Records from a collection
"""

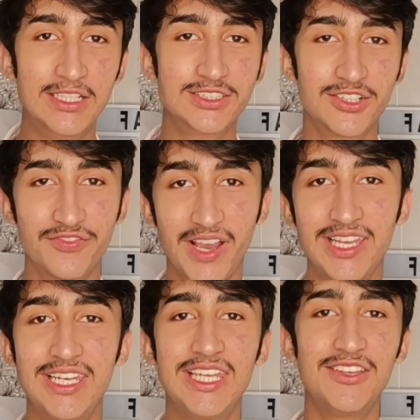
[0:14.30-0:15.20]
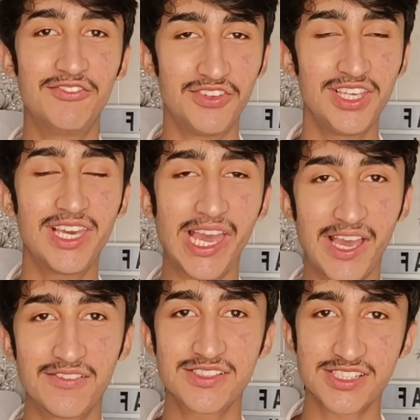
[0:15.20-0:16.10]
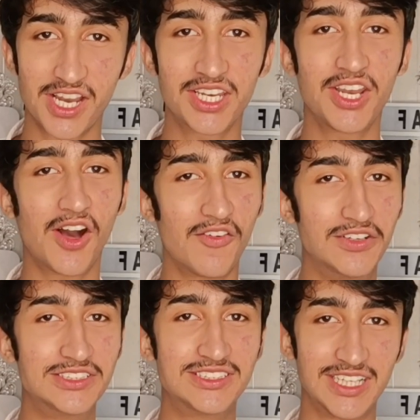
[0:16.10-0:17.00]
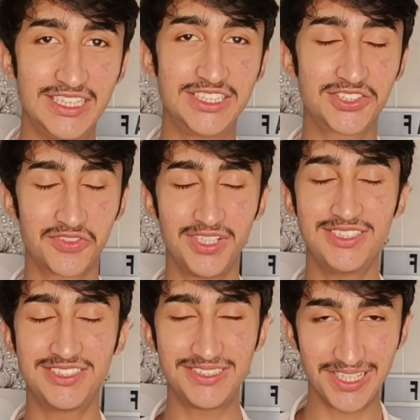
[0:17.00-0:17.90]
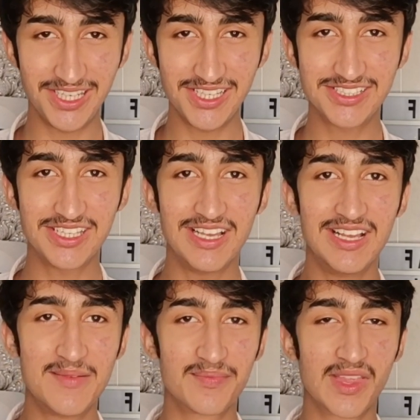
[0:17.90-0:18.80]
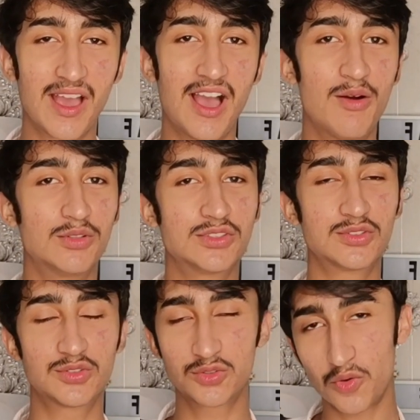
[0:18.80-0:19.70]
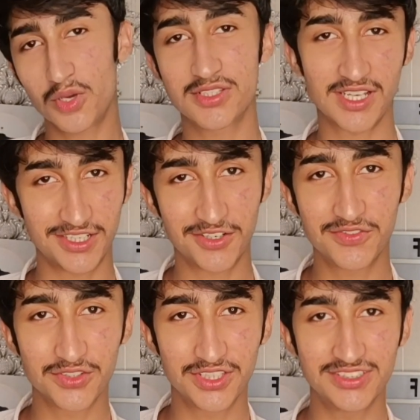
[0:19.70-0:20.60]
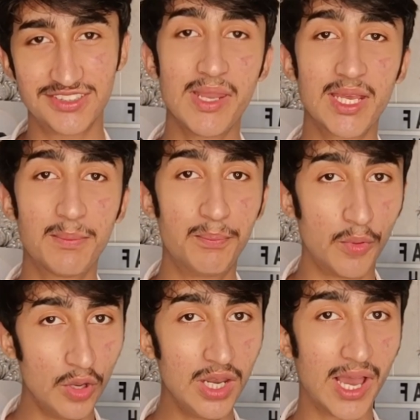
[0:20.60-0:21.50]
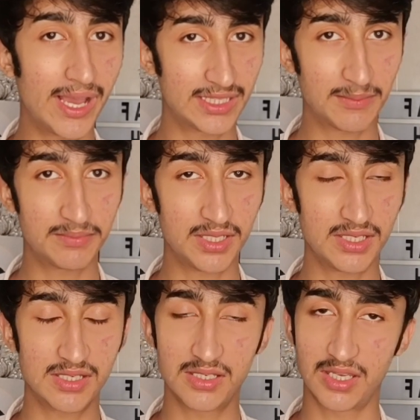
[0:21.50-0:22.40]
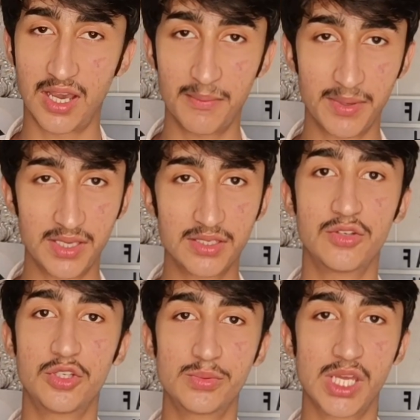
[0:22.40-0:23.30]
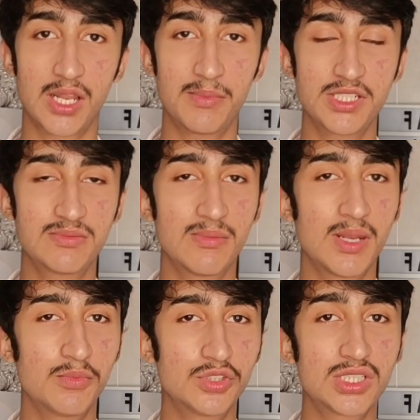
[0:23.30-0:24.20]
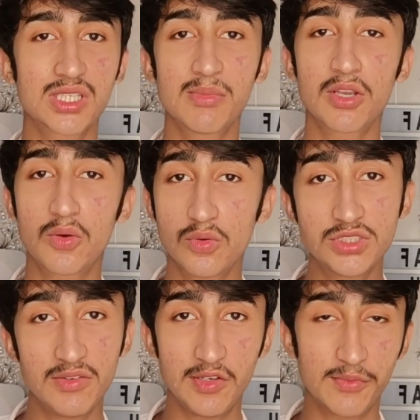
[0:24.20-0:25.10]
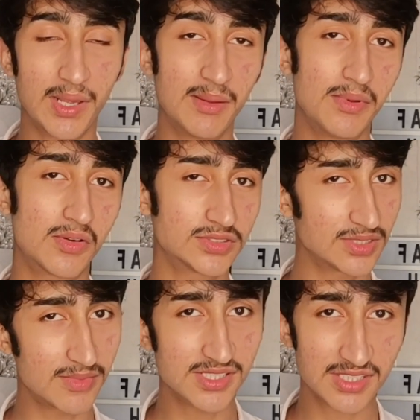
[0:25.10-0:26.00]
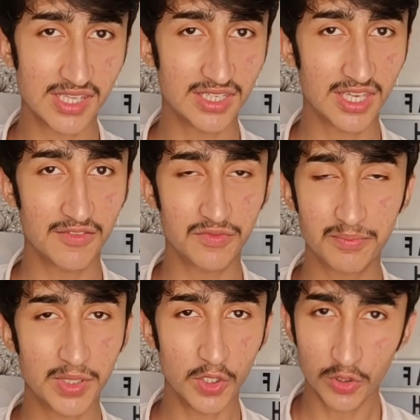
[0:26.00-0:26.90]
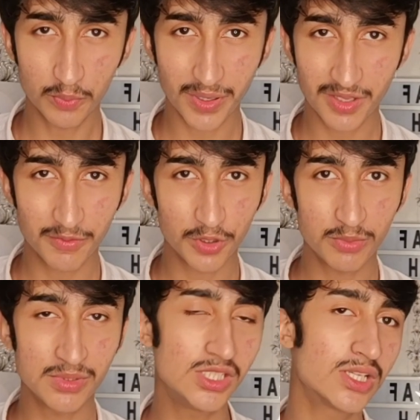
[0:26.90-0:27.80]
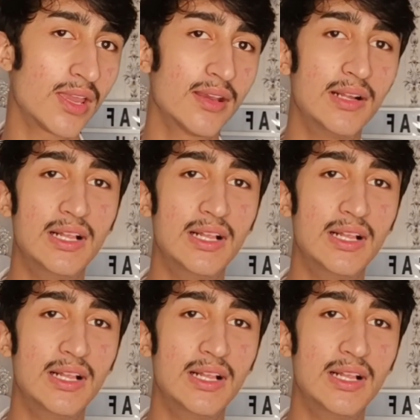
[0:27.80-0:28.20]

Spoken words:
So finally, we have started our sunscreen series. I was so excited for this. I had a poll on my YouTube channel where I asked myself which video I should make first. I should make a video on summer skin care,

"""

**Aim of the task:** Produce the entries above once more, exactly as given, with each picture left out.

**Task result:**
[0:14.30-0:15.20]
[0:15.20-0:16.10]
[0:16.10-0:17.00]
[0:17.00-0:17.90]
[0:17.90-0:18.80]
[0:18.80-0:19.70]
[0:19.70-0:20.60]
[0:20.60-0:21.50]
[0:21.50-0:22.40]
[0:22.40-0:23.30]
[0:23.30-0:24.20]
[0:24.20-0:25.10]
[0:25.10-0:26.00]
[0:26.00-0:26.90]
[0:26.90-0:27.80]
[0:27.80-0:28.20]

Spoken words:
So finally, we have started our sunscreen series. I was so excited for this. I had a poll on my YouTube channel where I asked myself which video I should make first. I should make a video on summer skin care,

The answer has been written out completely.